Excellent point and we acknowledge the short comings of this experiment. Our assumption that the algae inside the fungus are alive are mostly based on the fact that divide and to some extent that they are how chlorophyll fluorescence, which in the long run indicates an assembled photosynthetic membrane.

Abstract – Long term co-cultivation is a subjective term. The length of time observed should be inserted here.

The time has been added: “over a month”.

Figure 3—figure supplement 2 – Again, details of the statistical tests used should be added.

The details of the statistical tests have been added.

Figure 4 G -What is Mo? It is missing from the legend.

Mo stands for ‘Mortierella organelles’. This has been added in the legends of Figure 4G and Figure 4—figure supplement 2.

Subsection “Long-term co-cultivation leads to internalization of N. oceanica within M. elongata hyphae”: We suggest rewording to be more conservative in claims: "The results is consistent with the notion that both fungal host and algae inside are alive (Figure 4—figure supplement 5), although DIC microscopy…surrounded by fungal organelles and what appear to be lipid droplets…"
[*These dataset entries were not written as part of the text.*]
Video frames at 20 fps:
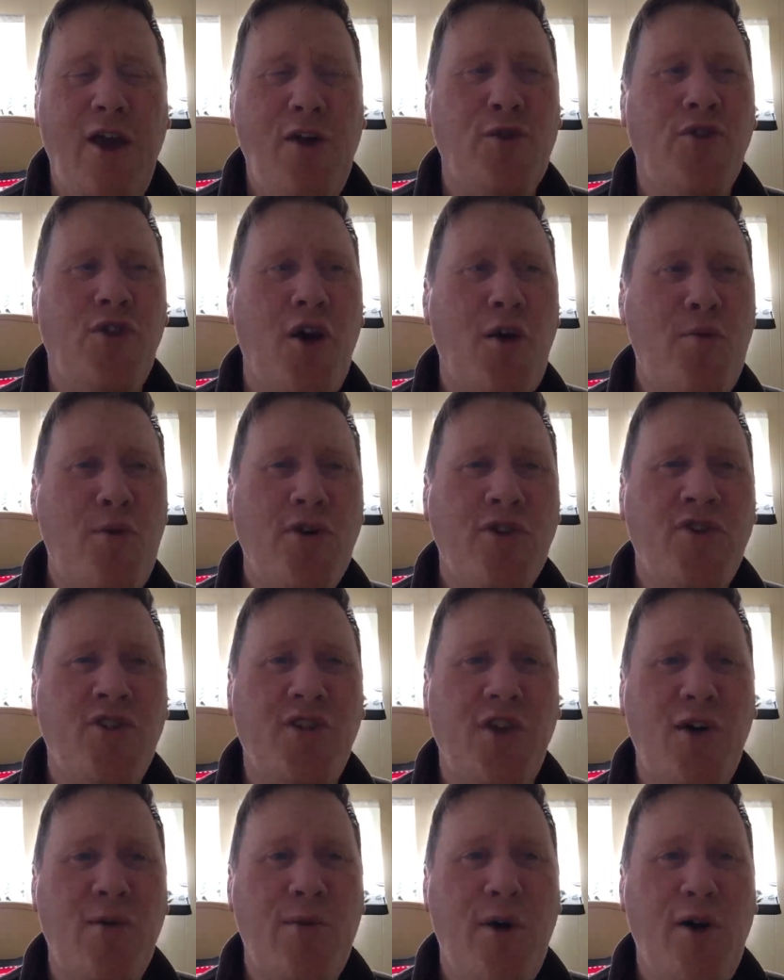It was almost
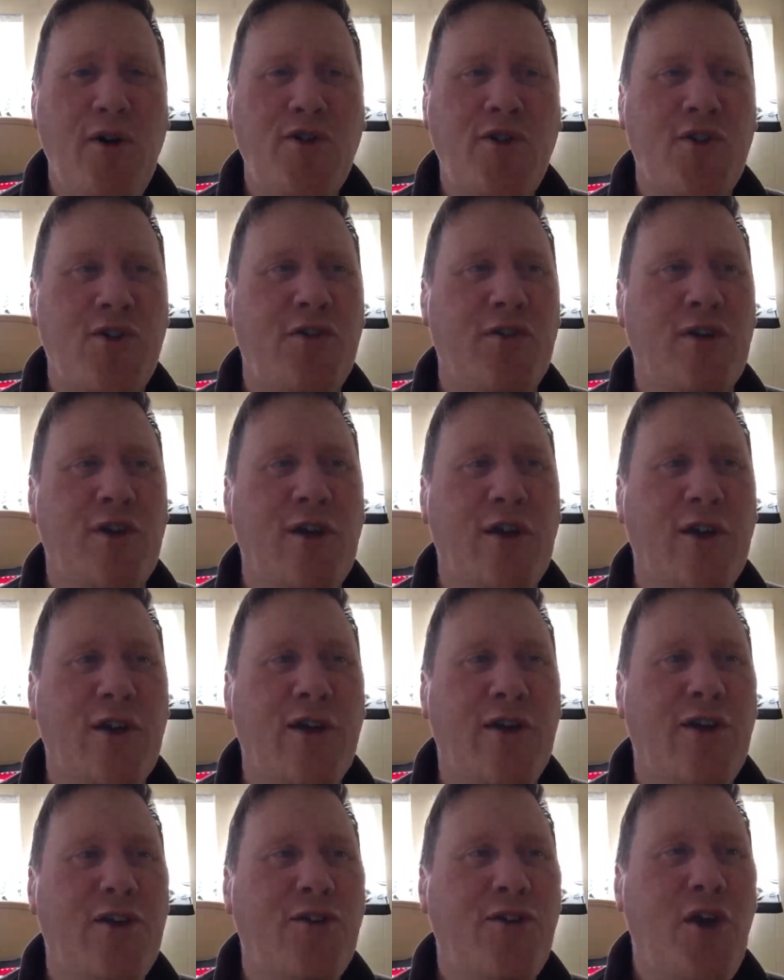slow motion.
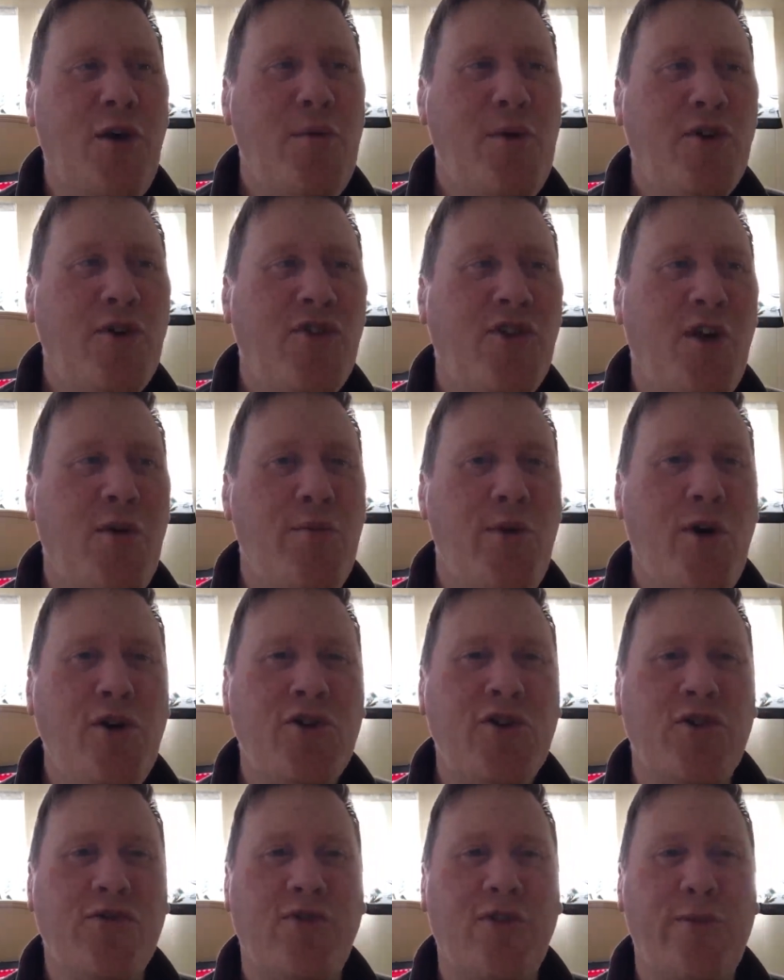It was almost slow
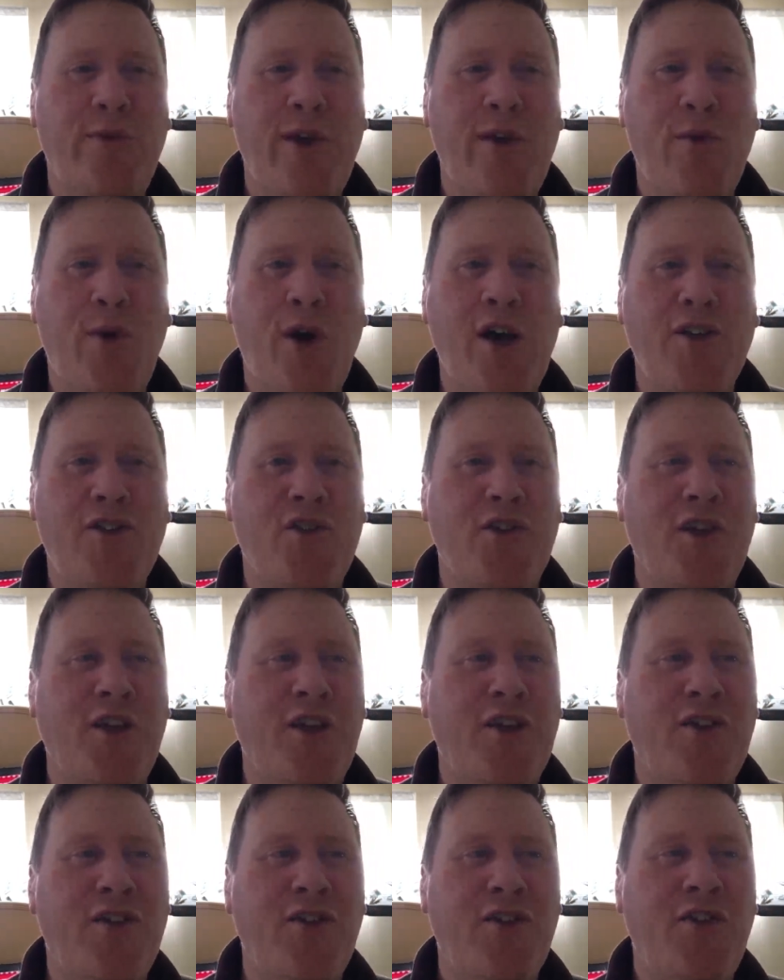motion for me watching
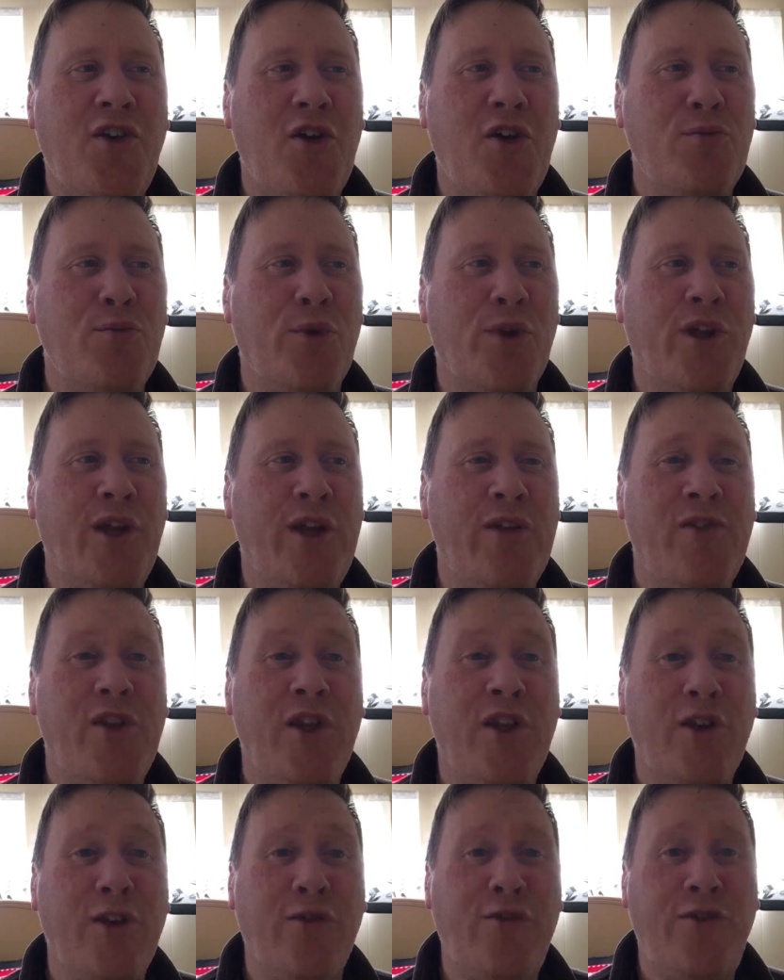it. You just couldn't believe
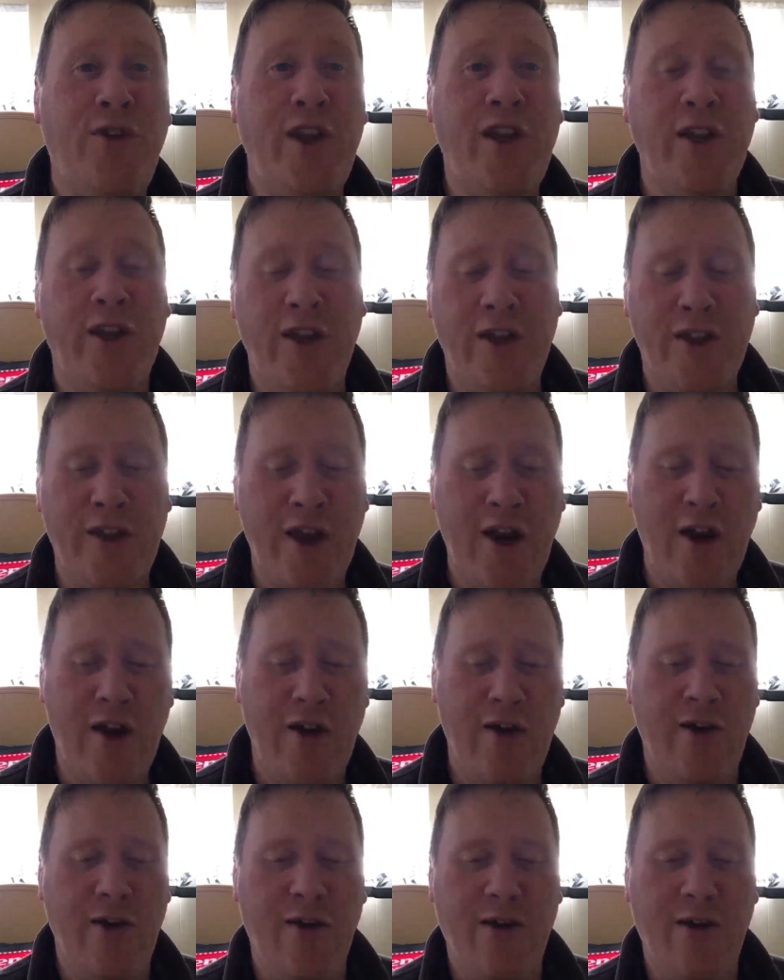that he could fit it in there.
Changed "is consistent with" for "showed", added "although" before "DIC microscopy, removed "the" before "fungal organelles", and changed "and what appear to be" for "such as". Lipid droplets are not fungal organelles…. As a side note: how does one know that these are lipid droplets? Do they stain with Nile Red? This is stated but not justified.
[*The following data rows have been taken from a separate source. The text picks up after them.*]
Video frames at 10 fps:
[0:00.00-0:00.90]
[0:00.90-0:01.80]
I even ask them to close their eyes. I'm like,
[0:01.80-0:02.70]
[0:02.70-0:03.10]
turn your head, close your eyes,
We have amended the text. We stained and visualized the lipid droplets with BODIPY by confocal microscopy (Figure 4—figure supplement 6). Lipid droplets are distinguishable because of their color (blue green) and size under light microscope.

Discussion section: We suggest rewording to be more conservative in claim: "green hyphae appear to remain alive after 2-months…". Changed "appear to remain" for "remained".

Amended as suggested.

Please insert the nature of the statistical tests used in the legends and/or in the Materials and methods section.

The statistical tests have been added in the legends as suggested.